DATA PROVIDED: Begin
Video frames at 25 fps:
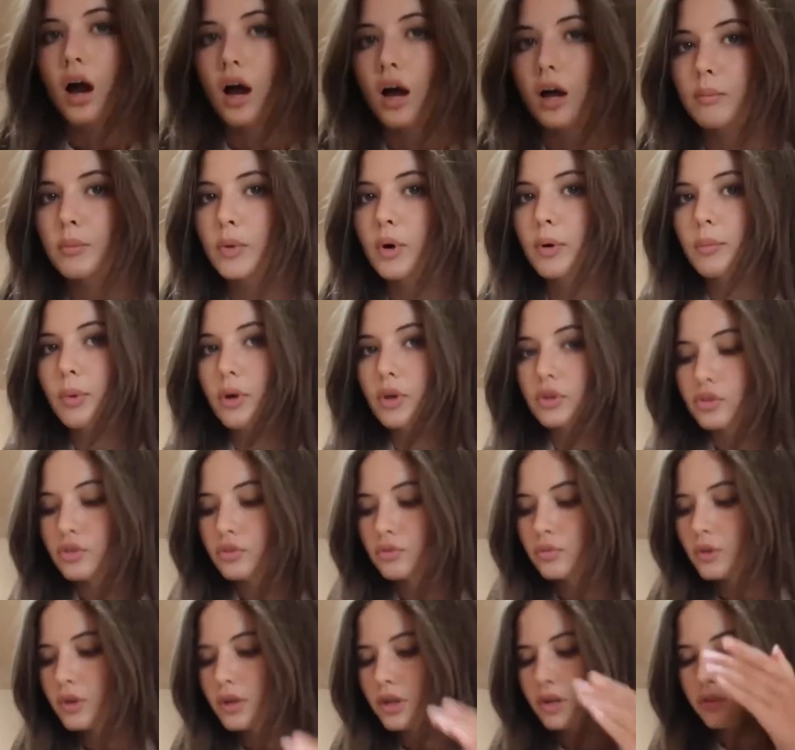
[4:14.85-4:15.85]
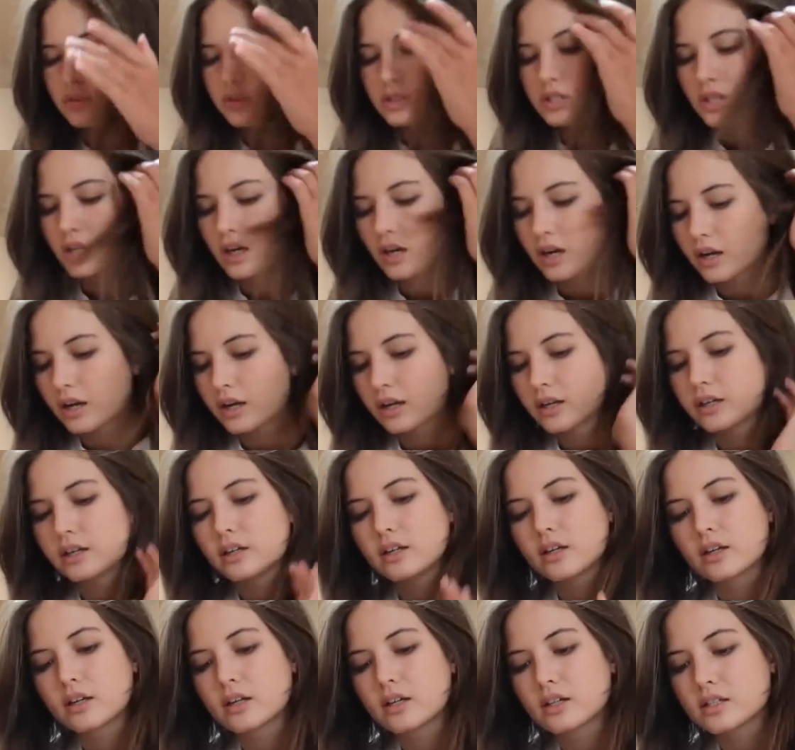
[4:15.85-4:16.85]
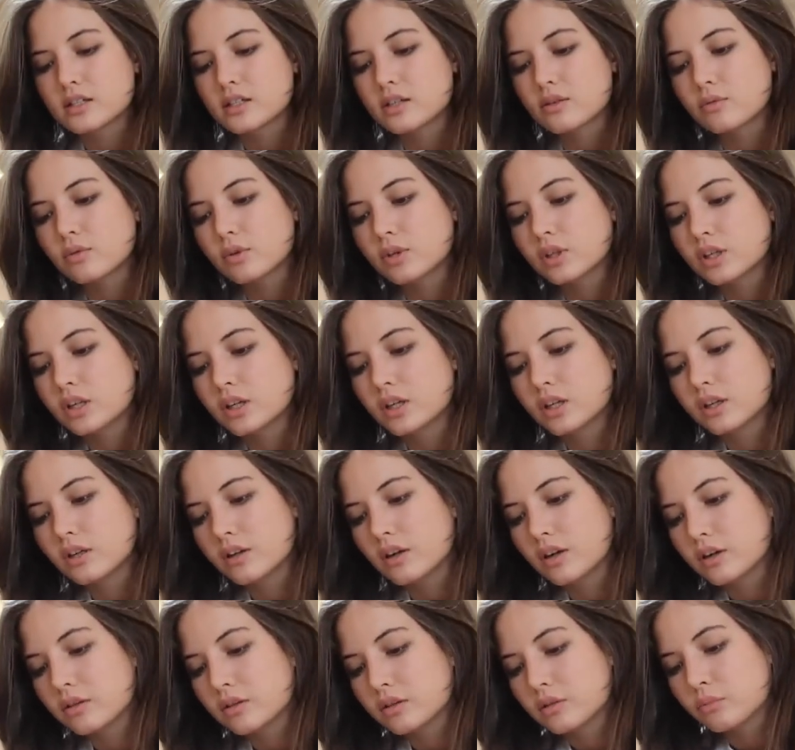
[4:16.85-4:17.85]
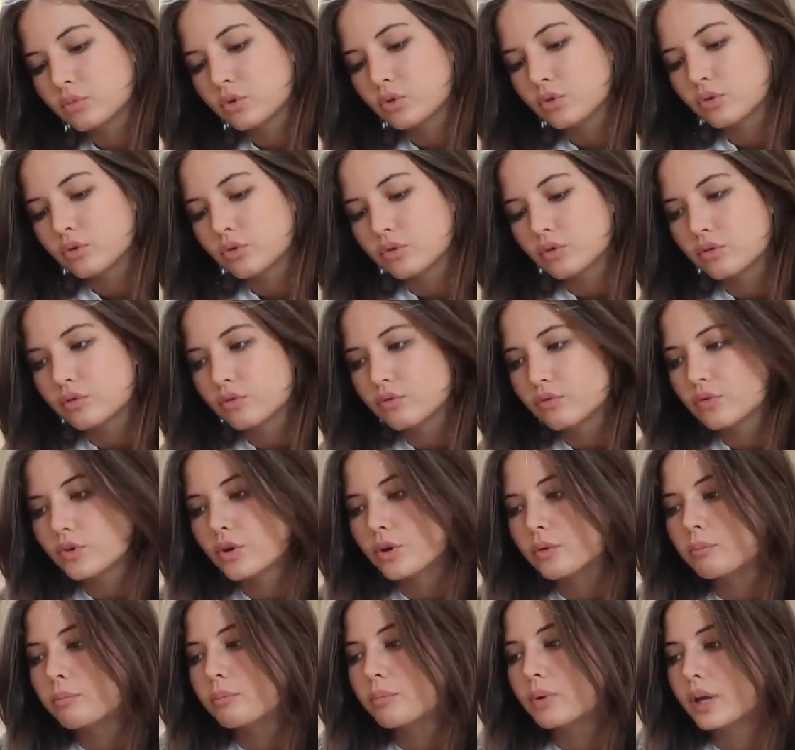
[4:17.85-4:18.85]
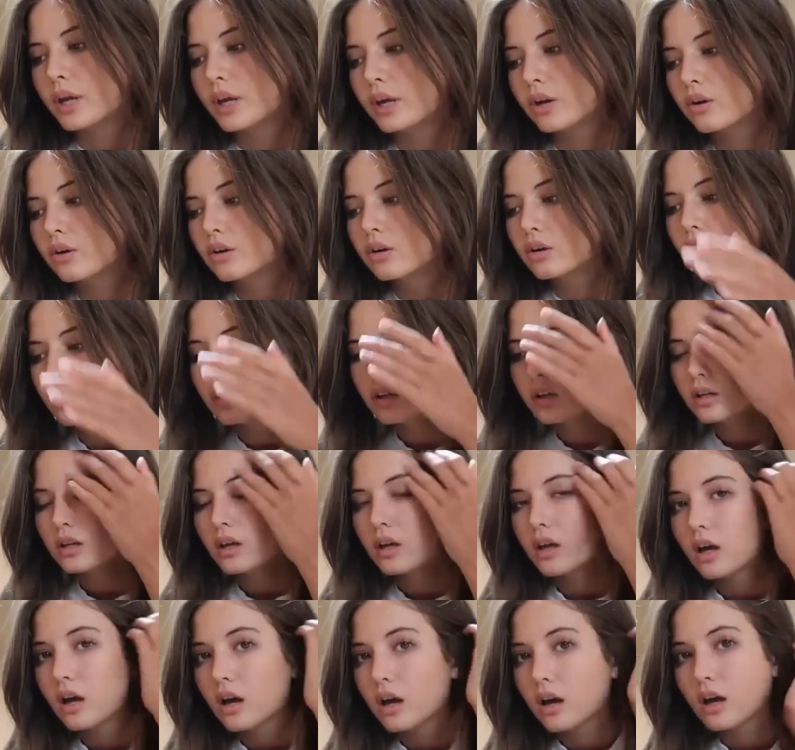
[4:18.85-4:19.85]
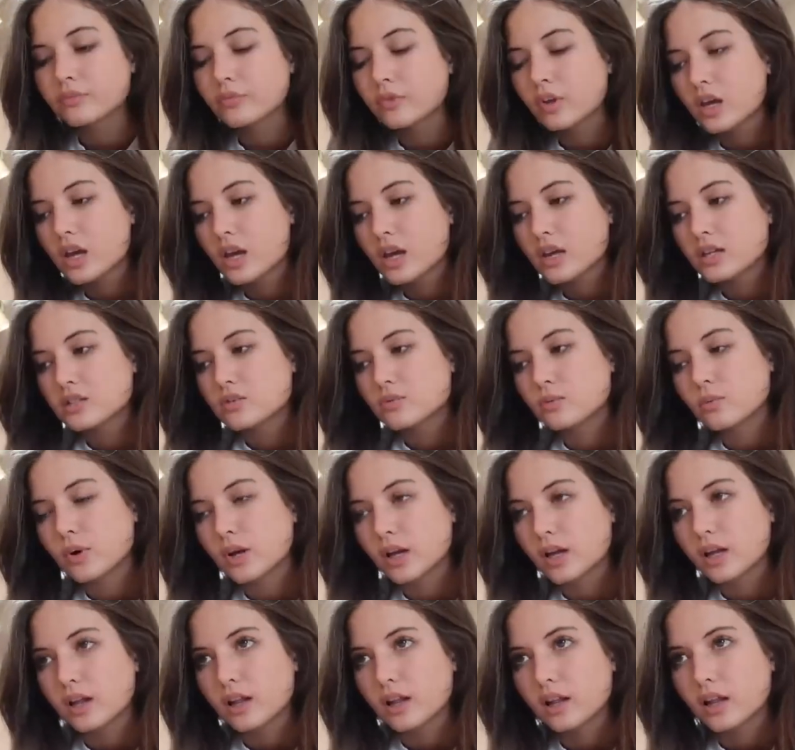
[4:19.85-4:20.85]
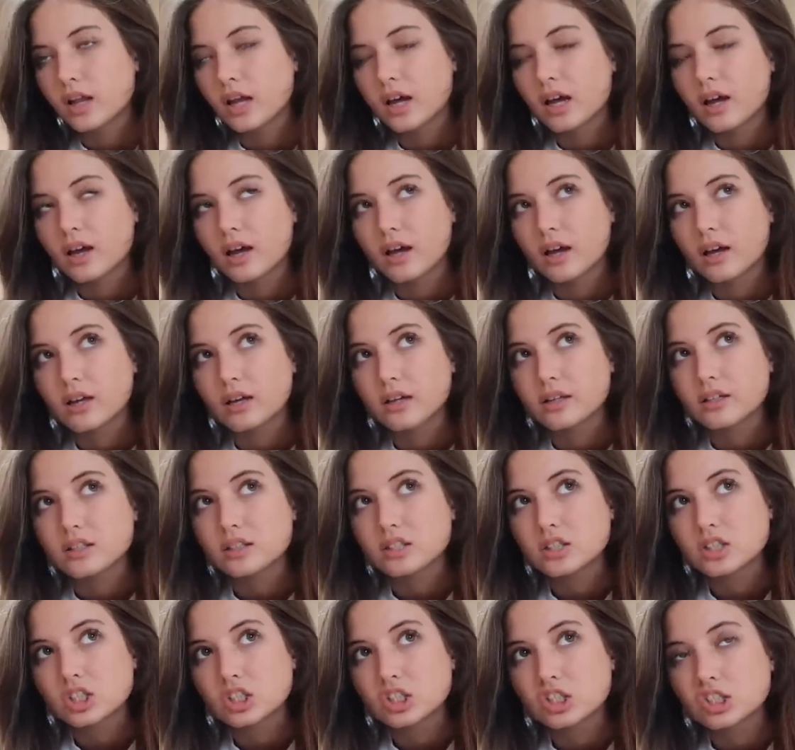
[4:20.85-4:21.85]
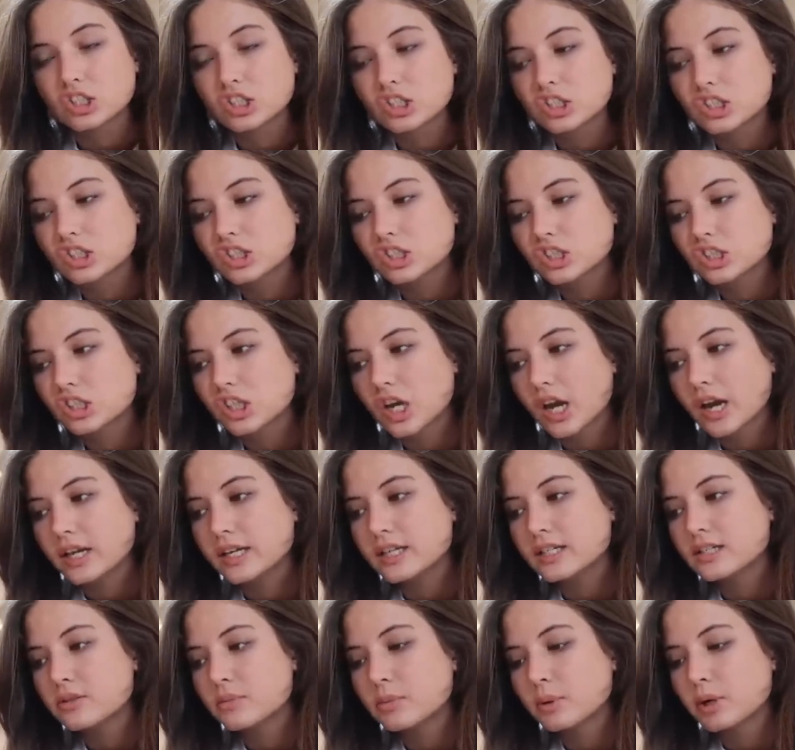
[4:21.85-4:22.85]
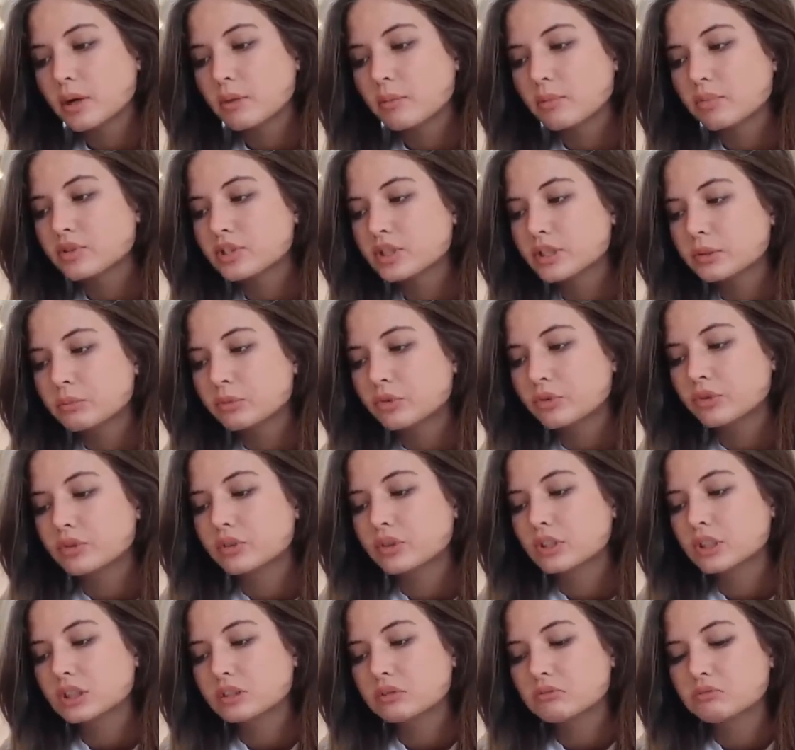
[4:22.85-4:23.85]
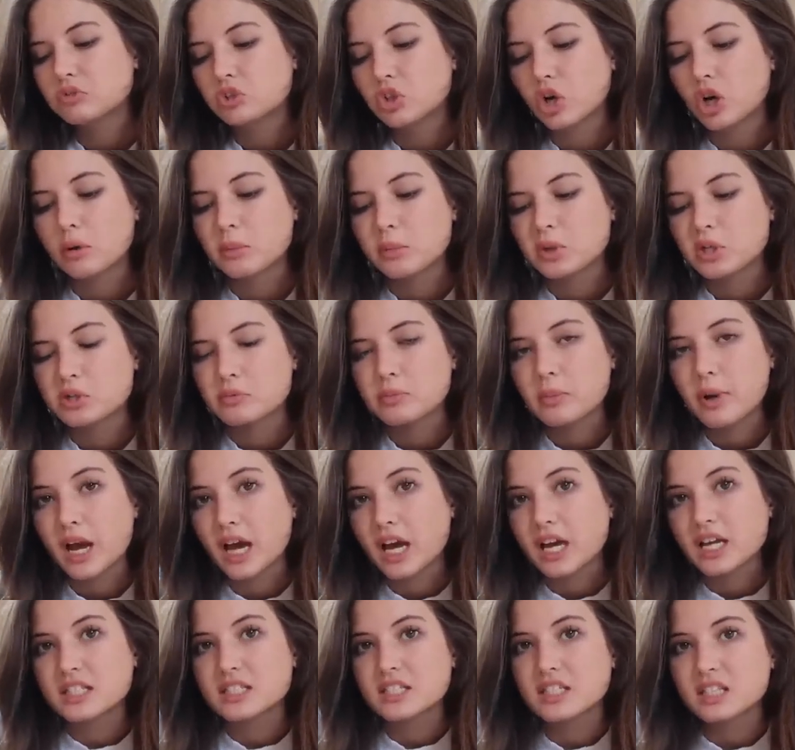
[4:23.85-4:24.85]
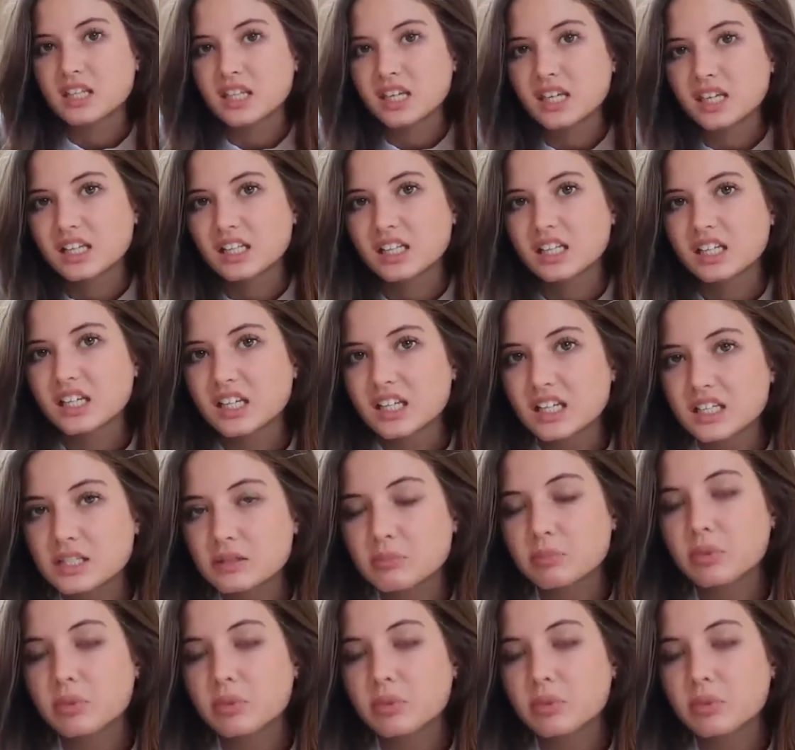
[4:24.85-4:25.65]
I'm about to run outside because I'm really in the mood for a bagel, as well as I need to pick up some garbage bags and like cleaning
DATA PROVIDED: End
> [REQUIRED ACTION] Repeat every line above exactly, but omit all images.

> [EXERCISE RESPONSE]
Video frames at 25 fps:
[4:14.85-4:15.85]
[4:15.85-4:16.85]
[4:16.85-4:17.85]
[4:17.85-4:18.85]
[4:18.85-4:19.85]
[4:19.85-4:20.85]
[4:20.85-4:21.85]
[4:21.85-4:22.85]
[4:22.85-4:23.85]
[4:23.85-4:24.85]
[4:24.85-4:25.65]
I'm about to run outside because I'm really in the mood for a bagel, as well as I need to pick up some garbage bags and like cleaning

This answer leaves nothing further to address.